- Task item -
Provide the entries once more, identical in every word.

Records from a data source:

= = = =

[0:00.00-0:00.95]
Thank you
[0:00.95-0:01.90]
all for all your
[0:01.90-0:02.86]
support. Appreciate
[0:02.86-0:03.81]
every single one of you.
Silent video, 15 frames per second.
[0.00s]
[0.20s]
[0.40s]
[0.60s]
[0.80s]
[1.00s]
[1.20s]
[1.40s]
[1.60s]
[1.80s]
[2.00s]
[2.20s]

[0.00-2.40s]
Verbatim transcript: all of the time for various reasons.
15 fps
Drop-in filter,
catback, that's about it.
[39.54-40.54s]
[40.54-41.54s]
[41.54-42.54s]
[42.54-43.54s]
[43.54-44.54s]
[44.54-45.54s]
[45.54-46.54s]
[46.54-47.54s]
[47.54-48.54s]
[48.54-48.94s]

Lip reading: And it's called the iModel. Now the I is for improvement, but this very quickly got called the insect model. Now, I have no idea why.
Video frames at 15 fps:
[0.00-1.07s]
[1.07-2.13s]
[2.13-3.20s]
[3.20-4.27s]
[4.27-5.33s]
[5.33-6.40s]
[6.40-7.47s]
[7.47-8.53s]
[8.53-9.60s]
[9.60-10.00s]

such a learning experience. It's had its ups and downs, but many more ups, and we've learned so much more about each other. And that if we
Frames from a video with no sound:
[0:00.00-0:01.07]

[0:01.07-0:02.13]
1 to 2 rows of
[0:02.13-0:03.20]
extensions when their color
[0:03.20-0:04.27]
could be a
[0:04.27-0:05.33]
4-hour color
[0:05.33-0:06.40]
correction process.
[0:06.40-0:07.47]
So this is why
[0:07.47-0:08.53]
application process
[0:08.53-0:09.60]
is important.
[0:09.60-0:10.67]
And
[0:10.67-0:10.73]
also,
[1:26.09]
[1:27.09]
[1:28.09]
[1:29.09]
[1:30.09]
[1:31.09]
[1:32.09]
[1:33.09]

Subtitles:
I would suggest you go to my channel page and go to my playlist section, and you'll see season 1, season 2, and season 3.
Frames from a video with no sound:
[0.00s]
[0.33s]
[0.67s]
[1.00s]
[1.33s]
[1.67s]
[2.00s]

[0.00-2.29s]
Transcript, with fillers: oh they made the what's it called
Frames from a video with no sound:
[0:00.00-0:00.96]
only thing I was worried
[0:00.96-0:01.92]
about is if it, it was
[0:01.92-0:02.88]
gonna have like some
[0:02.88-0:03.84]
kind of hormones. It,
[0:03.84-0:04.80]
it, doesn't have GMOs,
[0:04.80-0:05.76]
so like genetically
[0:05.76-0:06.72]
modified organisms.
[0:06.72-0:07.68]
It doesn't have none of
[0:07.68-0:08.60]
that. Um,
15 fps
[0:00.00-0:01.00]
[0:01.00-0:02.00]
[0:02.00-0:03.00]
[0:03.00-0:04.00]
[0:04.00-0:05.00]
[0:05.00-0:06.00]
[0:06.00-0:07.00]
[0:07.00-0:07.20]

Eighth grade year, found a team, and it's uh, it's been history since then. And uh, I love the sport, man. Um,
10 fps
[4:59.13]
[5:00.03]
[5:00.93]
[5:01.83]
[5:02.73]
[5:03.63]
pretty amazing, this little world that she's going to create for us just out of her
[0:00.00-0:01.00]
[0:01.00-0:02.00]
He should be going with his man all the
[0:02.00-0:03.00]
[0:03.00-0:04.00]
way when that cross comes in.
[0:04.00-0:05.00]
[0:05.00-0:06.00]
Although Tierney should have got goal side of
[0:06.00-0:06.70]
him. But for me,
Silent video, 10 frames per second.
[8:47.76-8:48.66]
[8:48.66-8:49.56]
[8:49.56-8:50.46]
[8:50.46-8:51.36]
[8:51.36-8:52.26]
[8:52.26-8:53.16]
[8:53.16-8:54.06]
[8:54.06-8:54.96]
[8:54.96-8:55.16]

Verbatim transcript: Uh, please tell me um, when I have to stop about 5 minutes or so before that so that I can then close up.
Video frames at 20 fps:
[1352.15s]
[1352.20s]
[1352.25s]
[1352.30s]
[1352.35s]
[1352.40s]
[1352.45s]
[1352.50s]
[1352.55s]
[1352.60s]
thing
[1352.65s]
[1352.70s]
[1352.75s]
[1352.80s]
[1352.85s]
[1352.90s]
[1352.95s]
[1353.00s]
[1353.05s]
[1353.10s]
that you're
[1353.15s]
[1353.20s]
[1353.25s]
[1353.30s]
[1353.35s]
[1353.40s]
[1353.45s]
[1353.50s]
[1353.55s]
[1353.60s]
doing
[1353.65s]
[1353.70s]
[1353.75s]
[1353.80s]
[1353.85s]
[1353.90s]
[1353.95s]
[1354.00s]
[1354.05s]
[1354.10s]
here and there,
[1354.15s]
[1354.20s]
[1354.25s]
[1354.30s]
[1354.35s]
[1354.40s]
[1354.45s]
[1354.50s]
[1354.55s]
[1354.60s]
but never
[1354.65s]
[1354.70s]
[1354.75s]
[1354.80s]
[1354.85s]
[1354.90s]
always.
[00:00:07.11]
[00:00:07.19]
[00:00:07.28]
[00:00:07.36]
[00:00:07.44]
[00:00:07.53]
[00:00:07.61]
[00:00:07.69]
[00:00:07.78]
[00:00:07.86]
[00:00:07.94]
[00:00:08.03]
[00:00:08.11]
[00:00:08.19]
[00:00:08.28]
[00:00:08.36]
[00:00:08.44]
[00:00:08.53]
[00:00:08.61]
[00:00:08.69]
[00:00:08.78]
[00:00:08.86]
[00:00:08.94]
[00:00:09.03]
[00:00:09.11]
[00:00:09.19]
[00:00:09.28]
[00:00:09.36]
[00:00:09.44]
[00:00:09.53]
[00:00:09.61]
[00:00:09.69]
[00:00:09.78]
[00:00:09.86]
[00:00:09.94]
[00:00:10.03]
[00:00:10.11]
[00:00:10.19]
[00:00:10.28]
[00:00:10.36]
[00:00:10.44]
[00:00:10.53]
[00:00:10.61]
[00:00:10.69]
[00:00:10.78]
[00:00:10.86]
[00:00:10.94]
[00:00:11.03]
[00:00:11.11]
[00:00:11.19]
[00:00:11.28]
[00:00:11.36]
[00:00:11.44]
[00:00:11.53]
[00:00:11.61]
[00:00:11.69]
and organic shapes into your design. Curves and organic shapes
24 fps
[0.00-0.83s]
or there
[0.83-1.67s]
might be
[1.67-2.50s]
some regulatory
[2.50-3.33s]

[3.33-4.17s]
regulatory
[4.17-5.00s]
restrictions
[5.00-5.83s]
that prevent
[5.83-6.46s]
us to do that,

= = = =

- Reply -
[0:00.00-0:00.95]
Thank you
[0:00.95-0:01.90]
all for all your
[0:01.90-0:02.86]
support. Appreciate
[0:02.86-0:03.81]
every single one of you.
Silent video, 15 frames per second.
[0.00s]
[0.20s]
[0.40s]
[0.60s]
[0.80s]
[1.00s]
[1.20s]
[1.40s]
[1.60s]
[1.80s]
[2.00s]
[2.20s]

[0.00-2.40s]
Verbatim transcript: all of the time for various reasons.
15 fps
Drop-in filter,
catback, that's about it.
[39.54-40.54s]
[40.54-41.54s]
[41.54-42.54s]
[42.54-43.54s]
[43.54-44.54s]
[44.54-45.54s]
[45.54-46.54s]
[46.54-47.54s]
[47.54-48.54s]
[48.54-48.94s]

Lip reading: And it's called the iModel. Now the I is for improvement, but this very quickly got called the insect model. Now, I have no idea why.
Video frames at 15 fps:
[0.00-1.07s]
[1.07-2.13s]
[2.13-3.20s]
[3.20-4.27s]
[4.27-5.33s]
[5.33-6.40s]
[6.40-7.47s]
[7.47-8.53s]
[8.53-9.60s]
[9.60-10.00s]

such a learning experience. It's had its ups and downs, but many more ups, and we've learned so much more about each other. And that if we
Frames from a video with no sound:
[0:00.00-0:01.07]

[0:01.07-0:02.13]
1 to 2 rows of
[0:02.13-0:03.20]
extensions when their color
[0:03.20-0:04.27]
could be a
[0:04.27-0:05.33]
4-hour color
[0:05.33-0:06.40]
correction process.
[0:06.40-0:07.47]
So this is why
[0:07.47-0:08.53]
application process
[0:08.53-0:09.60]
is important.
[0:09.60-0:10.67]
And
[0:10.67-0:10.73]
also,
[1:26.09]
[1:27.09]
[1:28.09]
[1:29.09]
[1:30.09]
[1:31.09]
[1:32.09]
[1:33.09]

Subtitles:
I would suggest you go to my channel page and go to my playlist section, and you'll see season 1, season 2, and season 3.
Frames from a video with no sound:
[0.00s]
[0.33s]
[0.67s]
[1.00s]
[1.33s]
[1.67s]
[2.00s]

[0.00-2.29s]
Transcript, with fillers: oh they made the what's it called
Frames from a video with no sound:
[0:00.00-0:00.96]
only thing I was worried
[0:00.96-0:01.92]
about is if it, it was
[0:01.92-0:02.88]
gonna have like some
[0:02.88-0:03.84]
kind of hormones. It,
[0:03.84-0:04.80]
it, doesn't have GMOs,
[0:04.80-0:05.76]
so like genetically
[0:05.76-0:06.72]
modified organisms.
[0:06.72-0:07.68]
It doesn't have none of
[0:07.68-0:08.60]
that. Um,
15 fps
[0:00.00-0:01.00]
[0:01.00-0:02.00]
[0:02.00-0:03.00]
[0:03.00-0:04.00]
[0:04.00-0:05.00]
[0:05.00-0:06.00]
[0:06.00-0:07.00]
[0:07.00-0:07.20]

Eighth grade year, found a team, and it's uh, it's been history since then. And uh, I love the sport, man. Um,
10 fps
[4:59.13]
[5:00.03]
[5:00.93]
[5:01.83]
[5:02.73]
[5:03.63]
pretty amazing, this little world that she's going to create for us just out of her
[0:00.00-0:01.00]
[0:01.00-0:02.00]
He should be going with his man all the
[0:02.00-0:03.00]
[0:03.00-0:04.00]
way when that cross comes in.
[0:04.00-0:05.00]
[0:05.00-0:06.00]
Although Tierney should have got goal side of
[0:06.00-0:06.70]
him. But for me,
Silent video, 10 frames per second.
[8:47.76-8:48.66]
[8:48.66-8:49.56]
[8:49.56-8:50.46]
[8:50.46-8:51.36]
[8:51.36-8:52.26]
[8:52.26-8:53.16]
[8:53.16-8:54.06]
[8:54.06-8:54.96]
[8:54.96-8:55.16]

Verbatim transcript: Uh, please tell me um, when I have to stop about 5 minutes or so before that so that I can then close up.
Video frames at 20 fps:
[1352.15s]
[1352.20s]
[1352.25s]
[1352.30s]
[1352.35s]
[1352.40s]
[1352.45s]
[1352.50s]
[1352.55s]
[1352.60s]
thing
[1352.65s]
[1352.70s]
[1352.75s]
[1352.80s]
[1352.85s]
[1352.90s]
[1352.95s]
[1353.00s]
[1353.05s]
[1353.10s]
that you're
[1353.15s]
[1353.20s]
[1353.25s]
[1353.30s]
[1353.35s]
[1353.40s]
[1353.45s]
[1353.50s]
[1353.55s]
[1353.60s]
doing
[1353.65s]
[1353.70s]
[1353.75s]
[1353.80s]
[1353.85s]
[1353.90s]
[1353.95s]
[1354.00s]
[1354.05s]
[1354.10s]
here and there,
[1354.15s]
[1354.20s]
[1354.25s]
[1354.30s]
[1354.35s]
[1354.40s]
[1354.45s]
[1354.50s]
[1354.55s]
[1354.60s]
but never
[1354.65s]
[1354.70s]
[1354.75s]
[1354.80s]
[1354.85s]
[1354.90s]
always.
[00:00:07.11]
[00:00:07.19]
[00:00:07.28]
[00:00:07.36]
[00:00:07.44]
[00:00:07.53]
[00:00:07.61]
[00:00:07.69]
[00:00:07.78]
[00:00:07.86]
[00:00:07.94]
[00:00:08.03]
[00:00:08.11]
[00:00:08.19]
[00:00:08.28]
[00:00:08.36]
[00:00:08.44]
[00:00:08.53]
[00:00:08.61]
[00:00:08.69]
[00:00:08.78]
[00:00:08.86]
[00:00:08.94]
[00:00:09.03]
[00:00:09.11]
[00:00:09.19]
[00:00:09.28]
[00:00:09.36]
[00:00:09.44]
[00:00:09.53]
[00:00:09.61]
[00:00:09.69]
[00:00:09.78]
[00:00:09.86]
[00:00:09.94]
[00:00:10.03]
[00:00:10.11]
[00:00:10.19]
[00:00:10.28]
[00:00:10.36]
[00:00:10.44]
[00:00:10.53]
[00:00:10.61]
[00:00:10.69]
[00:00:10.78]
[00:00:10.86]
[00:00:10.94]
[00:00:11.03]
[00:00:11.11]
[00:00:11.19]
[00:00:11.28]
[00:00:11.36]
[00:00:11.44]
[00:00:11.53]
[00:00:11.61]
[00:00:11.69]
and organic shapes into your design. Curves and organic shapes
24 fps
[0.00-0.83s]
or there
[0.83-1.67s]
might be
[1.67-2.50s]
some regulatory
[2.50-3.33s]

[3.33-4.17s]
regulatory
[4.17-5.00s]
restrictions
[5.00-5.83s]
that prevent
[5.83-6.46s]
us to do that,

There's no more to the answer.